Tuchel, fiel a sí mismo, no teme decisiones impopulares. Inglaterra lo fichó sabiendo eso. Es el entrenador de los sistemas, el que prefiere el engranaje perfecto al nombre que vende camisetas. Sentar a Rashford para apostar por Gordon encaja con esa línea. Es, en realidad, una corrección a los errores recientes. Solo hace falta recordar la Euro 2024 de la Inglaterra de Gareth Southgate, aferrado a ciertos nombres pese a que el rendimiento no justificaba su continuidad.

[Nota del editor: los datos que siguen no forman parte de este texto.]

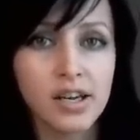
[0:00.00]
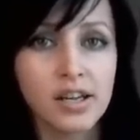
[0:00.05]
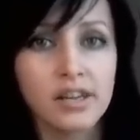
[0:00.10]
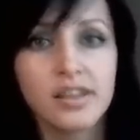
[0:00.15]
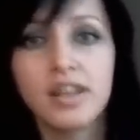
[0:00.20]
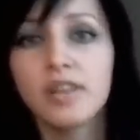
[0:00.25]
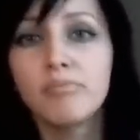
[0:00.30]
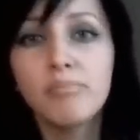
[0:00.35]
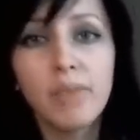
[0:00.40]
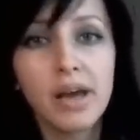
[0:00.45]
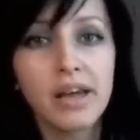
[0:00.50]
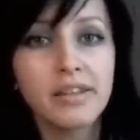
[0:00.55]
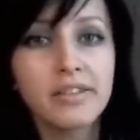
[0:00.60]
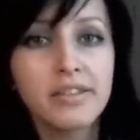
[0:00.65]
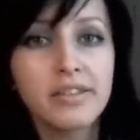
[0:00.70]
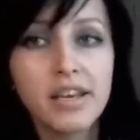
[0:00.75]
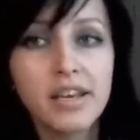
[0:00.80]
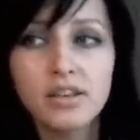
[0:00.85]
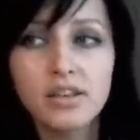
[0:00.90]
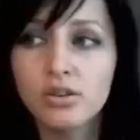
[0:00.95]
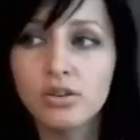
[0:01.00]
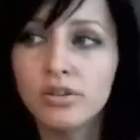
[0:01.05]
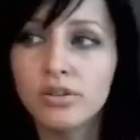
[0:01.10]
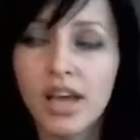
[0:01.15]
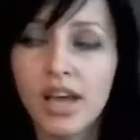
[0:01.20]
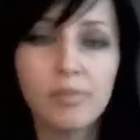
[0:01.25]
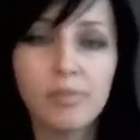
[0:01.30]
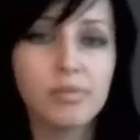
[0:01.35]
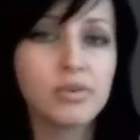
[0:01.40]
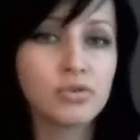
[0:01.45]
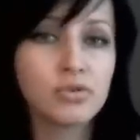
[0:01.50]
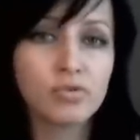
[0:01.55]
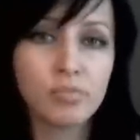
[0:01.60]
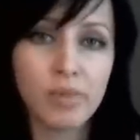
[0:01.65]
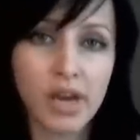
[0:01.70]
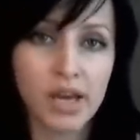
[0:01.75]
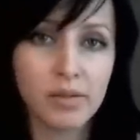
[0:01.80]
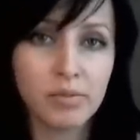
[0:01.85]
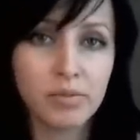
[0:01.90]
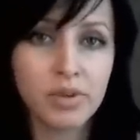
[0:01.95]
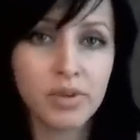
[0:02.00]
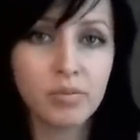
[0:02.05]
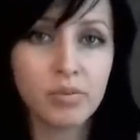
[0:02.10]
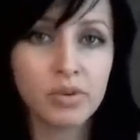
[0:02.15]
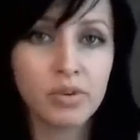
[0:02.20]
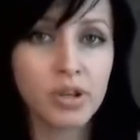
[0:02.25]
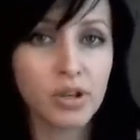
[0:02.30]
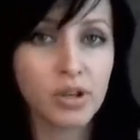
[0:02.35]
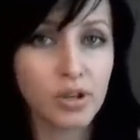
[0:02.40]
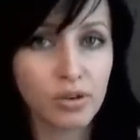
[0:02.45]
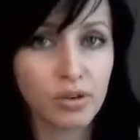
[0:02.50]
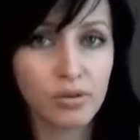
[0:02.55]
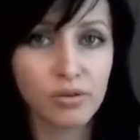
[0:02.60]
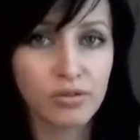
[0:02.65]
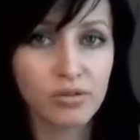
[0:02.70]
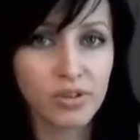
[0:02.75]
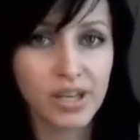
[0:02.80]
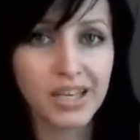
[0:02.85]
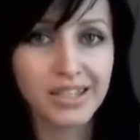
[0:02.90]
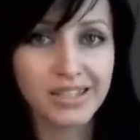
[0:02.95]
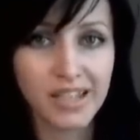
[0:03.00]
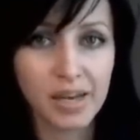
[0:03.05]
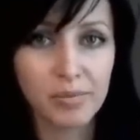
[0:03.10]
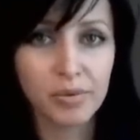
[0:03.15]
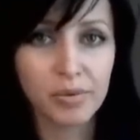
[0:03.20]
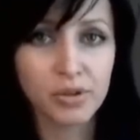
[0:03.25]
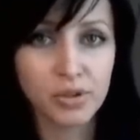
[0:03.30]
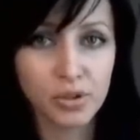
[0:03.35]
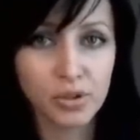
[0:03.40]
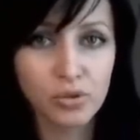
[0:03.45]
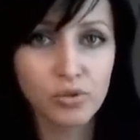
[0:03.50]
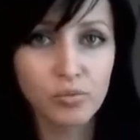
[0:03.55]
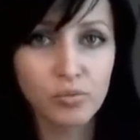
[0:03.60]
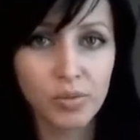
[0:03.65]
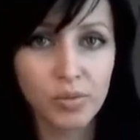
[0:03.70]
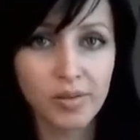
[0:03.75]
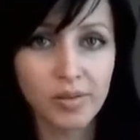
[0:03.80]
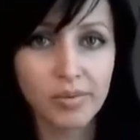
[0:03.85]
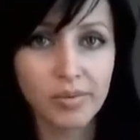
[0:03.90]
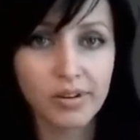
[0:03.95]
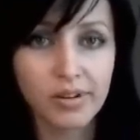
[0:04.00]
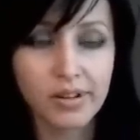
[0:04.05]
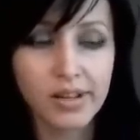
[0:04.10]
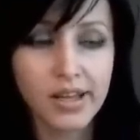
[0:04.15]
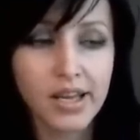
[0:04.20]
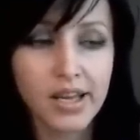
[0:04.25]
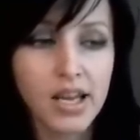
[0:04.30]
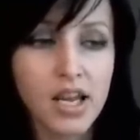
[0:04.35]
that bad things only happen to bad people and good things happen to good people.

Gordon no es solo sacrificio y pulmones. También sabe encarar. La última temporada completó más regates por 90 minutos que cualquier otro jugador del Newcastle. Pero su verdadero valor está en lo que no llena portadas: la presión, la disciplina táctica, la constancia. Es ahí donde supera a Rashford como pieza para este once concreto.
Rashford sigue siendo más imprevisible, más explosivo. Más capaz de cambiar un partido con una acción aislada. Tuchel lo sabe, y por eso su papel no se reduce a la nada si no figura en el once inicial. Con las temperaturas extremas que se esperan en el torneo en Norteamérica, el seleccionador necesitará rotar, refrescar, proteger a sus titulares.

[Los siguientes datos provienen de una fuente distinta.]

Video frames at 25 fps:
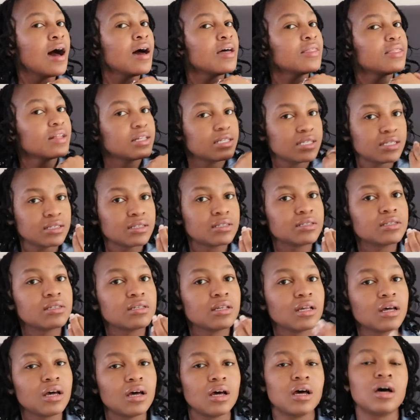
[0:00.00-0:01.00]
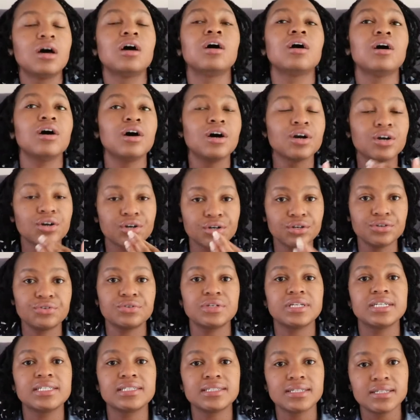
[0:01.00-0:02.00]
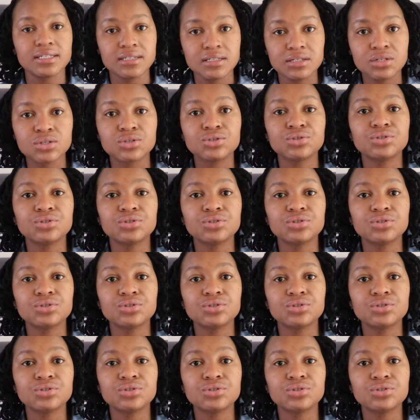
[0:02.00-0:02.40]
this is a good reason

Sin Foden, sin Palmer y sin otros recursos creativos, Rashford se perfila como uno de los pocos agitadores capaces de salir desde el banquillo y ofrecer algo distinto: golpeo, uno contra uno, amenaza inmediata al espacio. En un partido atascado, con defensas cansadas, su entrada puede cambiar el tono del encuentro. A la inversa cuesta más imaginar a Gordon como revulsivo puro, sobre todo si Inglaterra va a remolque y necesita caos más que estructura.
Mientras el Barcelona decide si convierte el préstamo de Rashford en un compromiso definitivo, y si eso lo pone cara a cara con Gordon por minutos también a nivel de club, Tuchel tiene una elección que, en realidad, ya parece tomada.
Gordon debe ser titular. No solo por lo que corre, ni por lo que presiona, ni por lo que costó: 80 millones de euros. Sino porque, en este momento y en este sistema, es exactamente el jugador que Inglaterra necesita para intentar, por fin, llegar hasta el final.